##### GIVEN RECORDS

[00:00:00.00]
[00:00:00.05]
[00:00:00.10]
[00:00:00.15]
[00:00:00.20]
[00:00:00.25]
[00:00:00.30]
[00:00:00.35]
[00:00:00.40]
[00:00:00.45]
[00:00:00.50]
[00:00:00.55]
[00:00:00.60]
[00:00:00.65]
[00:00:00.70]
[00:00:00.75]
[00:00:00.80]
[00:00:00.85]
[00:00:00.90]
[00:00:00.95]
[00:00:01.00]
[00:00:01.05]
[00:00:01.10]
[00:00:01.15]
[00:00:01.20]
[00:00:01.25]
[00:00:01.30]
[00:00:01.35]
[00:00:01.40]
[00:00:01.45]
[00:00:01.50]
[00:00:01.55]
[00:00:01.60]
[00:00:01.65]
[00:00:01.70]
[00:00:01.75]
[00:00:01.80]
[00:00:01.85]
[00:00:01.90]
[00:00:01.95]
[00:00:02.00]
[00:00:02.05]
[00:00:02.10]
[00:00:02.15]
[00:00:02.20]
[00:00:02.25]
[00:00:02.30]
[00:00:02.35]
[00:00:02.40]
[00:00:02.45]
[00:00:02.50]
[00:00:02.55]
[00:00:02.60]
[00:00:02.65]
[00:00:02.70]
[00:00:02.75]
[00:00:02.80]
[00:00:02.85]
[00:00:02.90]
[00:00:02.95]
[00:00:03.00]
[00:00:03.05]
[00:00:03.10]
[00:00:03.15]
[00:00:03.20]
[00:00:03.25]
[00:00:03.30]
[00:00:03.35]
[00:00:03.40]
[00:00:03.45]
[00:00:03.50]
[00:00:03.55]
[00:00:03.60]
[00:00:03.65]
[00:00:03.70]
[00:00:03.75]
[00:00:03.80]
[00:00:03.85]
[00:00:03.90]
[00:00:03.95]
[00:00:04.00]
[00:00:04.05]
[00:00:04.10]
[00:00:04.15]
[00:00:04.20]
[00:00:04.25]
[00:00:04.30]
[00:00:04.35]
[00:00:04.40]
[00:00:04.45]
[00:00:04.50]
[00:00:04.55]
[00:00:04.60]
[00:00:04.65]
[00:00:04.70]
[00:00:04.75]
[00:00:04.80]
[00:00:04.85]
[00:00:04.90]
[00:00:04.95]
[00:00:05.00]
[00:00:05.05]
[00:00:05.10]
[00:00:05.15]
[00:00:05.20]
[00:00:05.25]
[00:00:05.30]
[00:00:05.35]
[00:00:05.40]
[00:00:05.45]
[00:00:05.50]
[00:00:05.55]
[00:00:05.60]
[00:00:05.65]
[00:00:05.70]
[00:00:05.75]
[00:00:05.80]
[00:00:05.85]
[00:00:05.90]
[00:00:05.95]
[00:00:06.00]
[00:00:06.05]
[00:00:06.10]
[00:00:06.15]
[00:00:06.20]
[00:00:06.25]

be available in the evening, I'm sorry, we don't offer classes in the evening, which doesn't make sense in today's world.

##########

**WHAT NEEDS TO BE DONE:** Could you output exactly the lines from the one containing "[00:00:03.15]" to the end of the entries above, both included, and no others?

**SOLUTION:**
[00:00:03.15]
[00:00:03.20]
[00:00:03.25]
[00:00:03.30]
[00:00:03.35]
[00:00:03.40]
[00:00:03.45]
[00:00:03.50]
[00:00:03.55]
[00:00:03.60]
[00:00:03.65]
[00:00:03.70]
[00:00:03.75]
[00:00:03.80]
[00:00:03.85]
[00:00:03.90]
[00:00:03.95]
[00:00:04.00]
[00:00:04.05]
[00:00:04.10]
[00:00:04.15]
[00:00:04.20]
[00:00:04.25]
[00:00:04.30]
[00:00:04.35]
[00:00:04.40]
[00:00:04.45]
[00:00:04.50]
[00:00:04.55]
[00:00:04.60]
[00:00:04.65]
[00:00:04.70]
[00:00:04.75]
[00:00:04.80]
[00:00:04.85]
[00:00:04.90]
[00:00:04.95]
[00:00:05.00]
[00:00:05.05]
[00:00:05.10]
[00:00:05.15]
[00:00:05.20]
[00:00:05.25]
[00:00:05.30]
[00:00:05.35]
[00:00:05.40]
[00:00:05.45]
[00:00:05.50]
[00:00:05.55]
[00:00:05.60]
[00:00:05.65]
[00:00:05.70]
[00:00:05.75]
[00:00:05.80]
[00:00:05.85]
[00:00:05.90]
[00:00:05.95]
[00:00:06.00]
[00:00:06.05]
[00:00:06.10]
[00:00:06.15]
[00:00:06.20]
[00:00:06.25]

be available in the evening, I'm sorry, we don't offer classes in the evening, which doesn't make sense in today's world.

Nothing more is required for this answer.